======== The data ========

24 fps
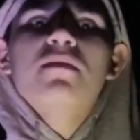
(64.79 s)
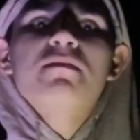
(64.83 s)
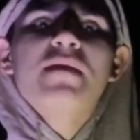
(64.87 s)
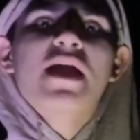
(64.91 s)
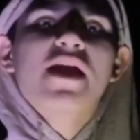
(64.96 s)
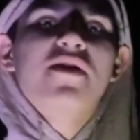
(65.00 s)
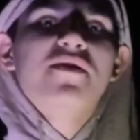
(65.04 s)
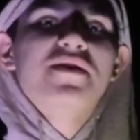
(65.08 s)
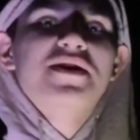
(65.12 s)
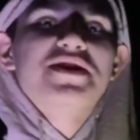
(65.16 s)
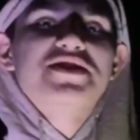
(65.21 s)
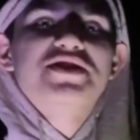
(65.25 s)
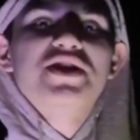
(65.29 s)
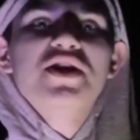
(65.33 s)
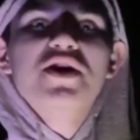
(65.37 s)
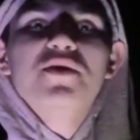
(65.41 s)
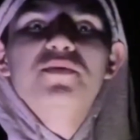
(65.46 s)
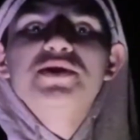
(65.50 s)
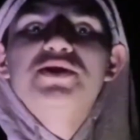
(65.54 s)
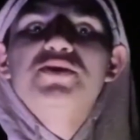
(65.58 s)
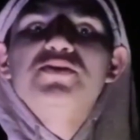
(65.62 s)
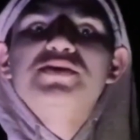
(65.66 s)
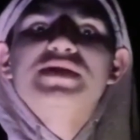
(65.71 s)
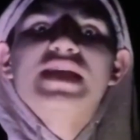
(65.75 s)
marriage
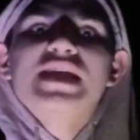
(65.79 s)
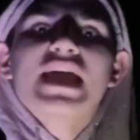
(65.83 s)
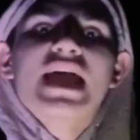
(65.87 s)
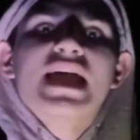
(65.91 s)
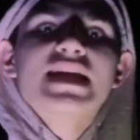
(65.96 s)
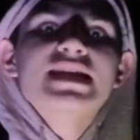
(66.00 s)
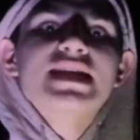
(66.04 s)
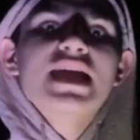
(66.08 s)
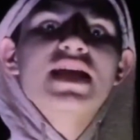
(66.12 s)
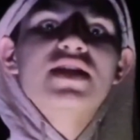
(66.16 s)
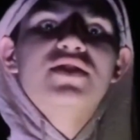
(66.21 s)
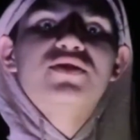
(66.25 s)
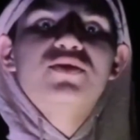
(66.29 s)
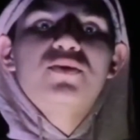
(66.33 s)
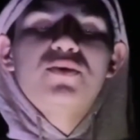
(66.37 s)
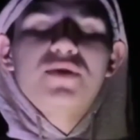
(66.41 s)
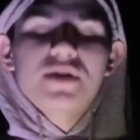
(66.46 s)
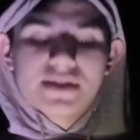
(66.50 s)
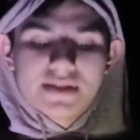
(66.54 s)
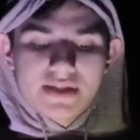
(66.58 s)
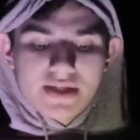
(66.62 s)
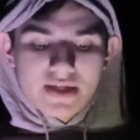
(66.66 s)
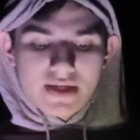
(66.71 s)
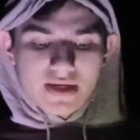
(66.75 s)
with Suzanne Day
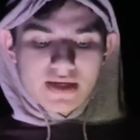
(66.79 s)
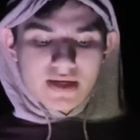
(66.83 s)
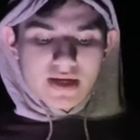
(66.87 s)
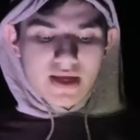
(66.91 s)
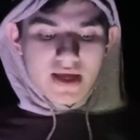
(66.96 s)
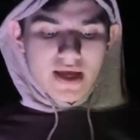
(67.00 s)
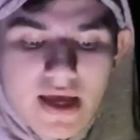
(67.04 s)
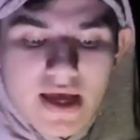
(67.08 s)
Thoresen.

========

◆ What this task involves
Please output every entry exactly as written, apart from the pictures.

◆ Solution for this exercise
24 fps
(64.79 s)
(64.83 s)
(64.87 s)
(64.91 s)
(64.96 s)
(65.00 s)
(65.04 s)
(65.08 s)
(65.12 s)
(65.16 s)
(65.21 s)
(65.25 s)
(65.29 s)
(65.33 s)
(65.37 s)
(65.41 s)
(65.46 s)
(65.50 s)
(65.54 s)
(65.58 s)
(65.62 s)
(65.66 s)
(65.71 s)
(65.75 s)
marriage
(65.79 s)
(65.83 s)
(65.87 s)
(65.91 s)
(65.96 s)
(66.00 s)
(66.04 s)
(66.08 s)
(66.12 s)
(66.16 s)
(66.21 s)
(66.25 s)
(66.29 s)
(66.33 s)
(66.37 s)
(66.41 s)
(66.46 s)
(66.50 s)
(66.54 s)
(66.58 s)
(66.62 s)
(66.66 s)
(66.71 s)
(66.75 s)
with Suzanne Day
(66.79 s)
(66.83 s)
(66.87 s)
(66.91 s)
(66.96 s)
(67.00 s)
(67.04 s)
(67.08 s)
Thoresen.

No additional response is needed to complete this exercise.